All that the United States has done is stand on principle and say that 'as long as you continue, we won't trade with you and treat you as a normal government'. That's like the teacher telling the bully on the playground that as long he continues to harass the other children, he won't be included in their games.
For more than 50 years, Fidel and his brother have played the bully with their own people and have given no hint that they are willing to change. But President Obama believes that holding out the olive branch of restored diplomatic relations can turn them into friends.
That is a pipe dream. The Cuban regime has given no hint that it has acknowledged the pain it has caused to its own people. Raul Castro, in his statement about releasing Alan Gross, said not one word about the regime acknowledging it has been on the wrong social and economic path and will even consider slowing down.
In recent times, Cuba has tried to court private enterprise, but this has been done rather for the benefit of the State than the common people. The foreign exchange earned has gone right into government coffers. And Fidel continues to live in opulence on a private island off the mainland away from the suffering millions.
So why does President Obama believe that restoring normal relations will weaken repression and benefit the common people? Maybe he feels that being kind to enemies can make them friends; but he should have seen the folly of this by now. The Muslims he has sought to placate with smooth speech in Turkey and Egypt, when he came to power, are as implacably opposed to the US as ever.

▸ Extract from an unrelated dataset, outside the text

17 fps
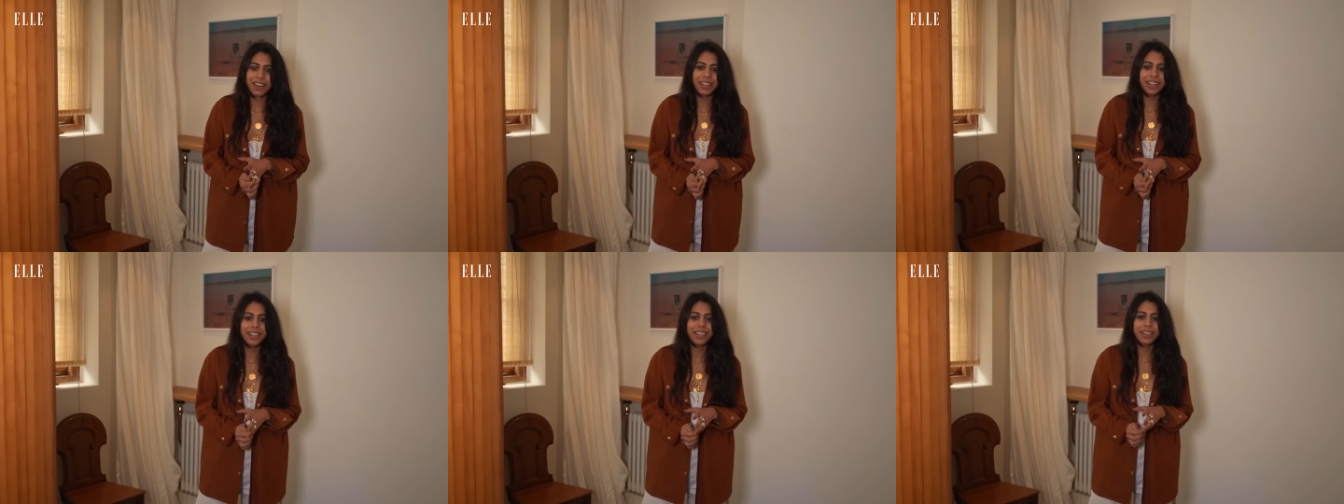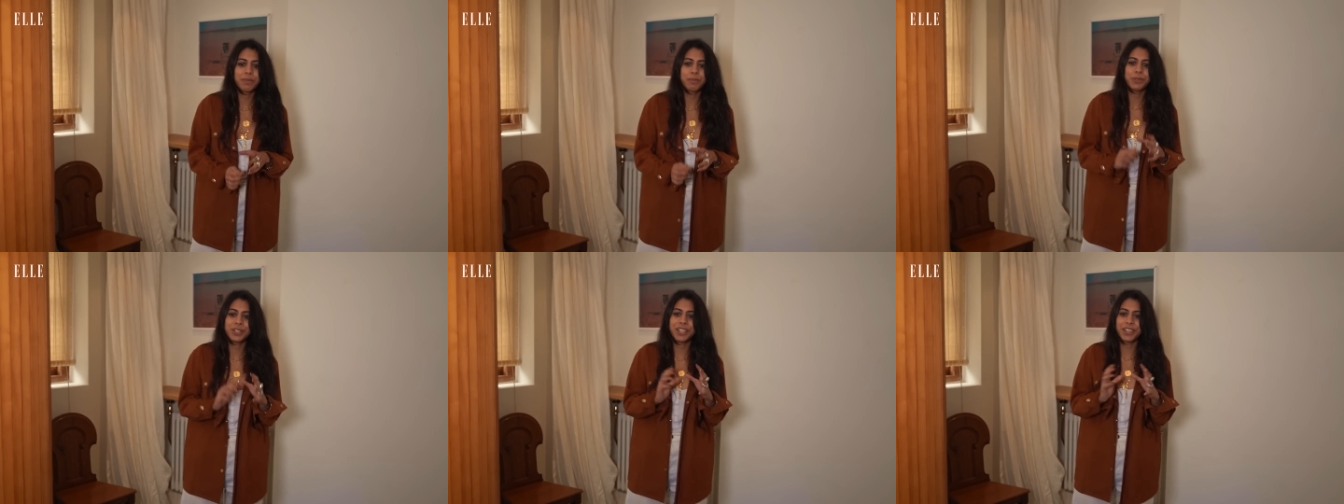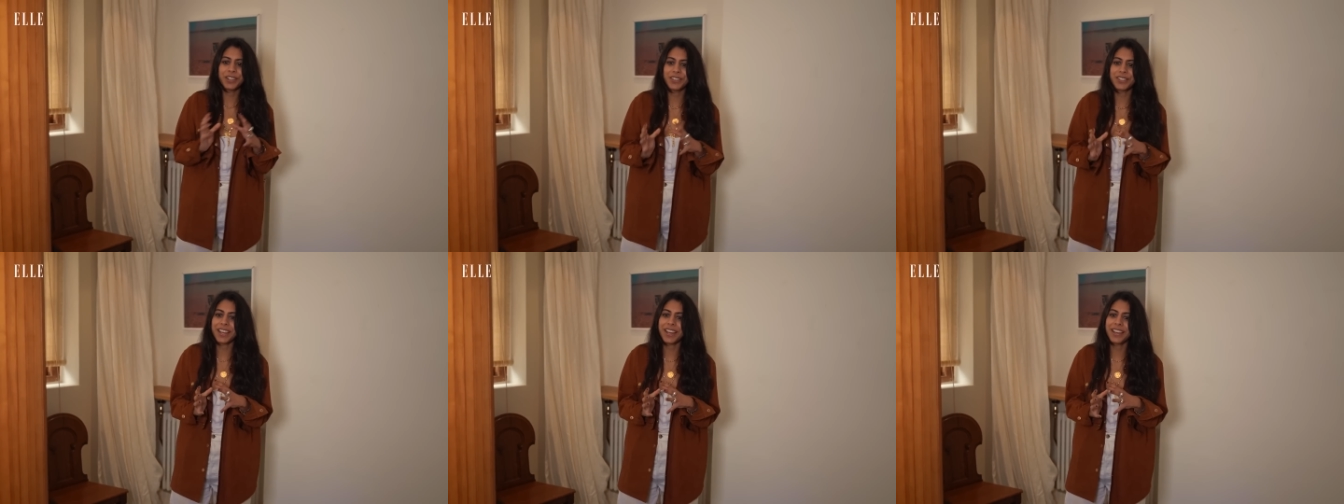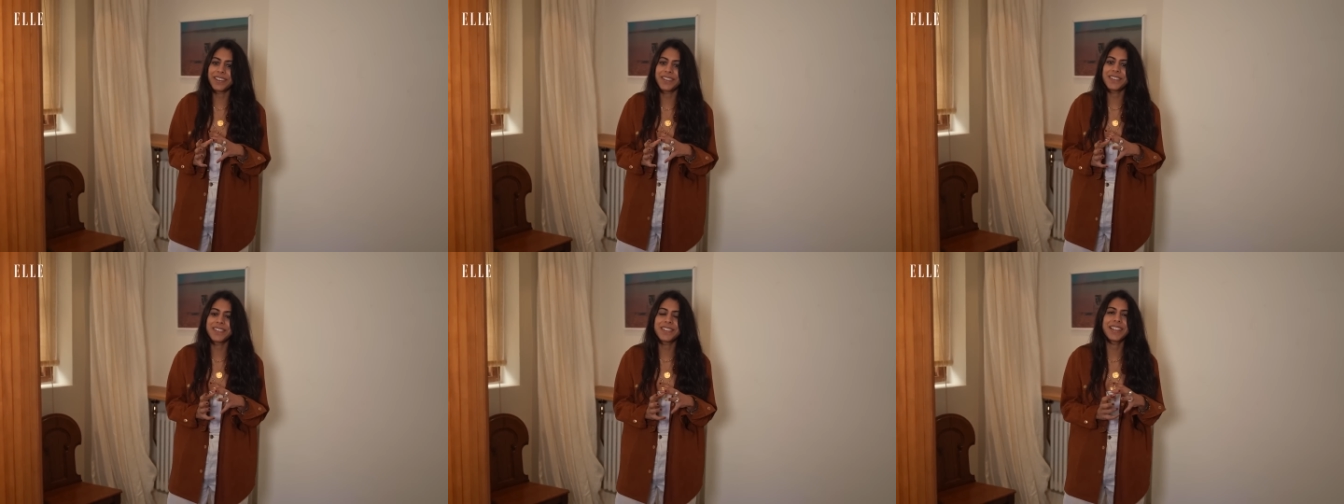like a boutique
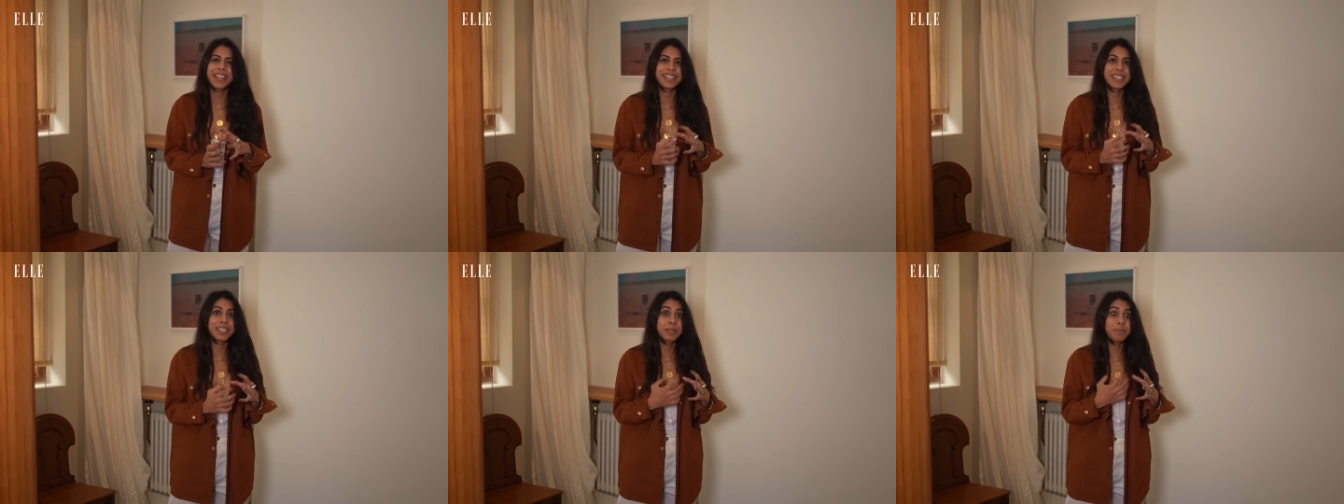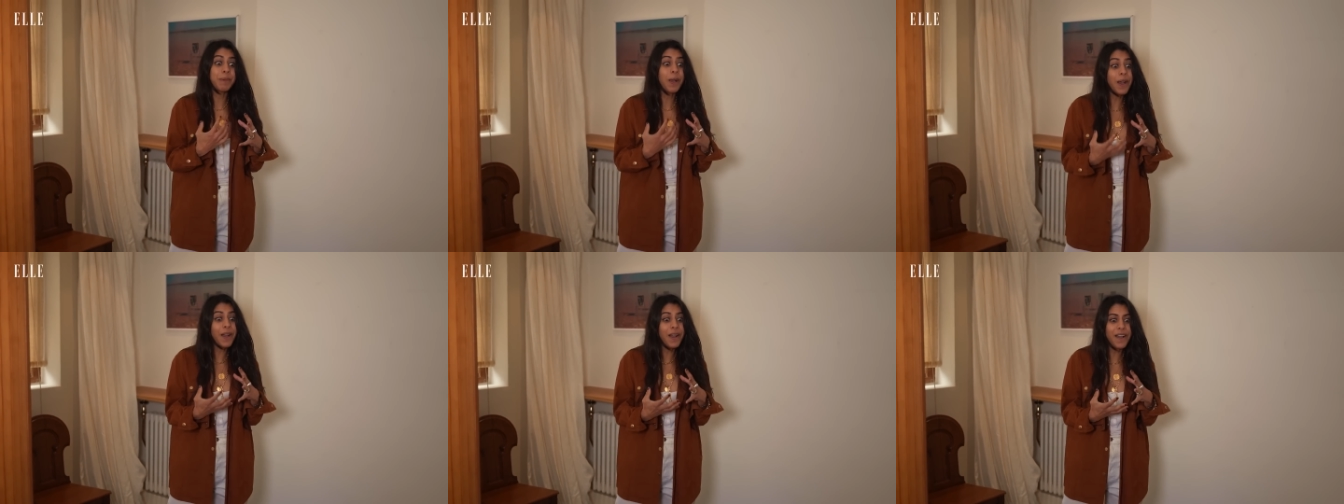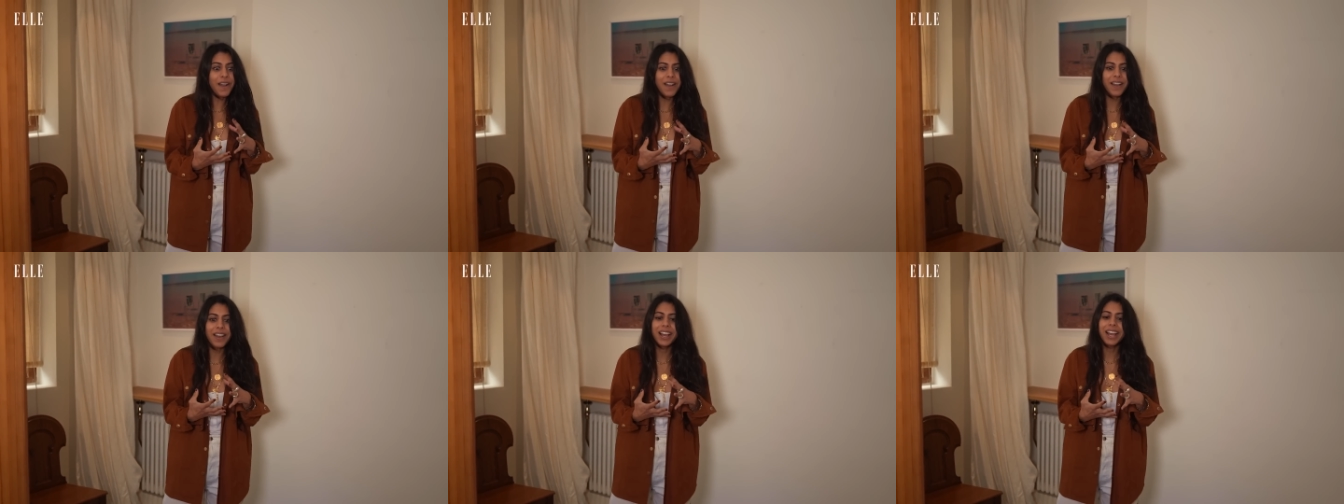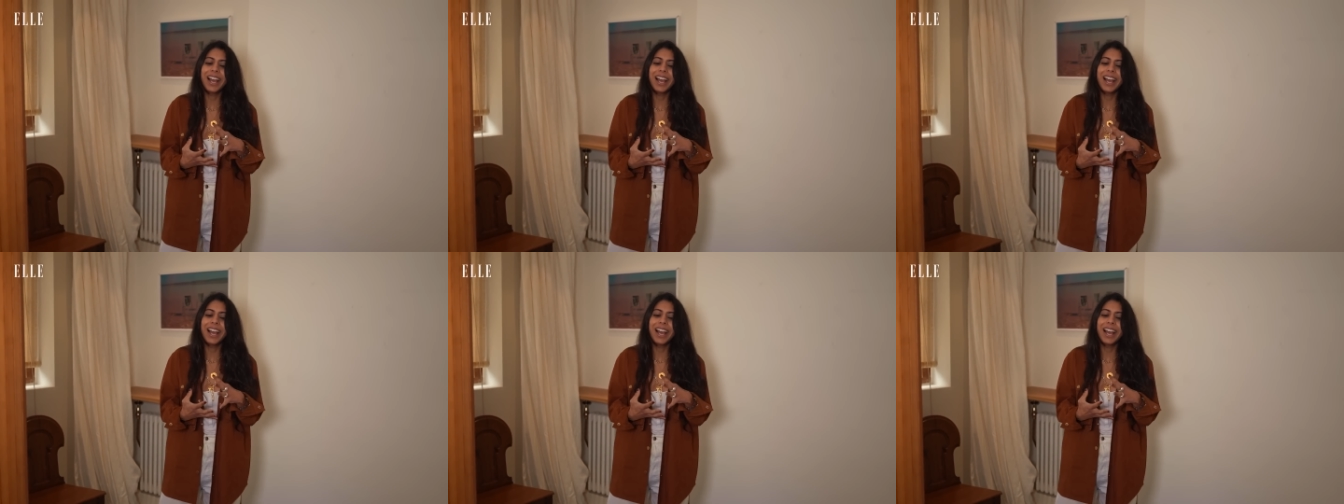hotel, like a spa.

Or, maybe he feels that America, with its money and military might, is the cause of what is wrong with the world and has a moral obligation to make amends, whatever the outcome.
More likely, he wants to go down in history as the American president who ended the estrangement between Cuba and the United States, as the president who offered all Americans health care, whether they could afford it, or the president who opened the door the widest to foreigners wanting to come and live the American dream. But he should first dip his ideas into plausibility.